D. Gregorio.—Señora doña Leonor, con usted no va nada. Usted es una doncella muy prudente. No hablo con usted.

D.ª Leonor.—Pero ¿piensa usted que mi hermana estará mal en mi compañía?

D. Gregorio.—¡Oh, qué apurar! (Suelta el brazo de doña Rosa y se acerca adonde están los demás.) No estará muy bien, no, señora; y hablando en plata, las visitas que usted la hace me agradan poco, y el mayor favor que usted puede hacerme, es el de no volver por acá.

D.ª Leonor.—Mire usted, señor don Gregorio, usando con usted de la misma franqueza, le digo que yo no sé cómo ella tomará semejantes procedimientos; pero bien adivino el efecto que haría en mí una desconfianza tan injusta. Mi hermana es; pero dejaría de tener mi sangre, si fuesen capaces de inspirarla amor esos modales feroces, y esa opresión en que usted la tiene.

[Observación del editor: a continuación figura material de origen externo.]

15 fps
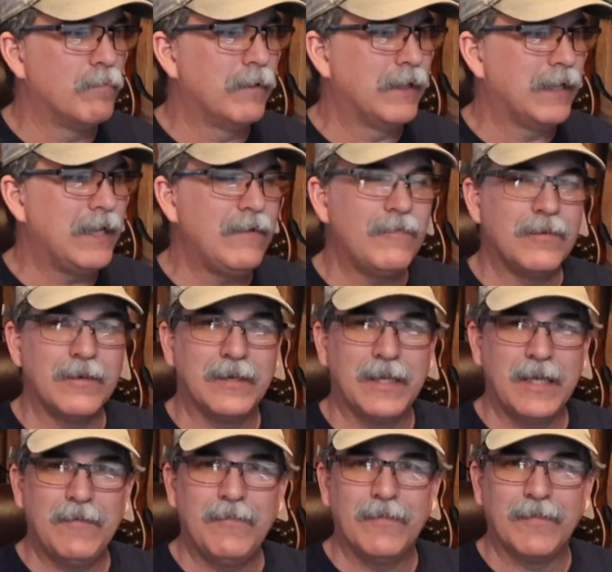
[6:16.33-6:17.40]
but
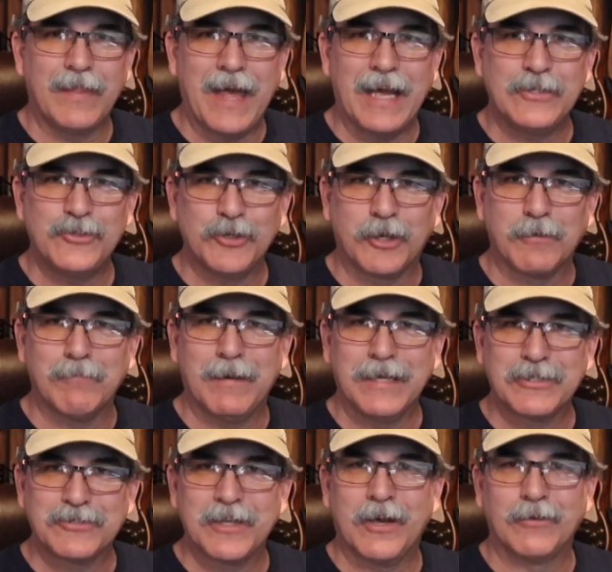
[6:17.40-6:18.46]
even that you can
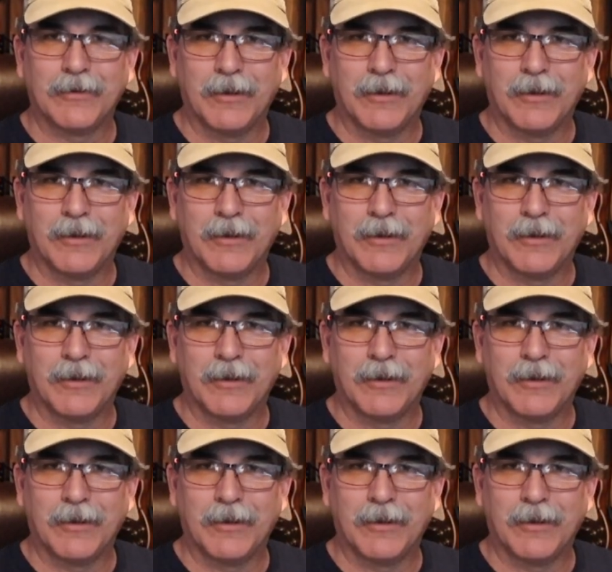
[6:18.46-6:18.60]
make sound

Juliana.—Y dice bien. Todos esos cuidados son cosa insufrible. ¡Encerrar de esa manera á las mujeres! ¡Pues qué!, ¿estamos entre turcos, que dicen que las tienen allá como esclavas, y que por eso son malditos de Dios? ¡Vaya, que nuestro honor debe ser cosa bien quebradiza, si tanto afán se necesita para conservarle! Y qué, ¿piensa usted que todas esas precauciones pueden estorbarnos el hacer nuestra santísima voluntad? Pues no lo crea usted; y al hombre más ladino le volvemos tarumba cuando se nos pone en la cabeza burlarle y confundirle. Ese encerramiento y esos centinelas son ilusiones de locos, y lo más seguro es fiarse de nosotras. El que nos oprime, á grandísimo peligro se expone; nuestro honor se guarda á sí mismo, y el que tanto se afana en cuidar de él, no hace otra cosa que despertarnos el apetito. Yo de mí sé decir, que si me tocara en suerte un marido tan caviloso como usted y tan desconfiado, por el nombre que tengo que me las había de pagar.

D. Gregorio.—Mira la buena enseñanza que das á tu familia, ¿ves? ¿Y lo sufres con tanta paciencia?

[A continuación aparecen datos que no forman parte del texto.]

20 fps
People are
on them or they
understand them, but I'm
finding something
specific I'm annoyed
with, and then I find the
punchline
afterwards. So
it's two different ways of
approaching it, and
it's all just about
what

D. Manuel.—En lo que ha dicho no hallo motivos de enfadarme, sino de reir; y bien considerado no la falta razón. Su sexo necesita un poco de libertad, Gregorio, y el rigor excesivo no es á propósito para contenerle. La virtud de las esposas y de las doncellas no se debe ni á la vigilancia más suspicaz, ni á las celosías, ni á los cerrojos. Bien poco estimable sería una mujer, si sólo fuese honesta por necesidad y no por elección. En vano queremos dirigir su conducta, si antes de todo no procuramos merecer su confianza y su cariño. Yo te aseguro que, á pesar de todas las precauciones imaginables, siempre temería que peligrase mi honor en manos de una persona á quien sólo faltase la ocasión de ofenderme, si por otra parte la sobraban los deseos.

D. Gregorio.—Todo eso que dices no vale nada.

(Juliana se acerca á doña Rosa, que estará algo apartada. Don Gregorio lo advierte, la mira con enojo, y Juliana vuelve á retirarse.)